• WORK INSTRUCTIONS
Everything before the line containing "[0:02.00-0:02.25]" stays out; print that line and all lines below it through the last, exactly.

• DATA TO USE

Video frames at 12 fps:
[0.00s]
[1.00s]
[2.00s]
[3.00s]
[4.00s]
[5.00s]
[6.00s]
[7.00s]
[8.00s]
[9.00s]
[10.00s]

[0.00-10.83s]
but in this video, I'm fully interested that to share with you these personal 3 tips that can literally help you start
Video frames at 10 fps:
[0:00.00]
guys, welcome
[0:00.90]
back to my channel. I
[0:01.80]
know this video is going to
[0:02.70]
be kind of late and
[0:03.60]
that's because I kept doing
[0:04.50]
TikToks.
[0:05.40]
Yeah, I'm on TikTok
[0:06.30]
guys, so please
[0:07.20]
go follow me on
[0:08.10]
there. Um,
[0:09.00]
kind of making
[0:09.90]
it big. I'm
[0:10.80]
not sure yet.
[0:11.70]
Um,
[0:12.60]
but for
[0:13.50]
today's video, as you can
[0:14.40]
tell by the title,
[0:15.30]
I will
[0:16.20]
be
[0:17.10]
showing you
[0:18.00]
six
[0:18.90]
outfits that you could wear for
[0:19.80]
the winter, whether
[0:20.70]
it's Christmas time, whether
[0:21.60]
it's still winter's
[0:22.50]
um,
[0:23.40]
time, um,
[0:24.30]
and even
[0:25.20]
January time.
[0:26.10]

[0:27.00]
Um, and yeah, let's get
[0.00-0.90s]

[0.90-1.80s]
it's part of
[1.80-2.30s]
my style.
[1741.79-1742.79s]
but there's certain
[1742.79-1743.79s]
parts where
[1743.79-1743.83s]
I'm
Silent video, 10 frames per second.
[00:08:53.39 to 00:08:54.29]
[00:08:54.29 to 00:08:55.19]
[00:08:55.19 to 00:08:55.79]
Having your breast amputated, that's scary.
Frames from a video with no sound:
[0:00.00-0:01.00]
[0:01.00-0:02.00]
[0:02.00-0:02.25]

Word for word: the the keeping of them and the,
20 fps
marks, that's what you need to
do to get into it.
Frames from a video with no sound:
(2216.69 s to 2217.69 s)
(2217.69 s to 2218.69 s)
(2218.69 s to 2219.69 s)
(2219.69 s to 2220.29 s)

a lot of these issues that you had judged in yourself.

• OUTPUT OF THE TASK
[0:02.00-0:02.25]

Word for word: the the keeping of them and the,
20 fps
marks, that's what you need to
do to get into it.
Frames from a video with no sound:
(2216.69 s to 2217.69 s)
(2217.69 s to 2218.69 s)
(2218.69 s to 2219.69 s)
(2219.69 s to 2220.29 s)

a lot of these issues that you had judged in yourself.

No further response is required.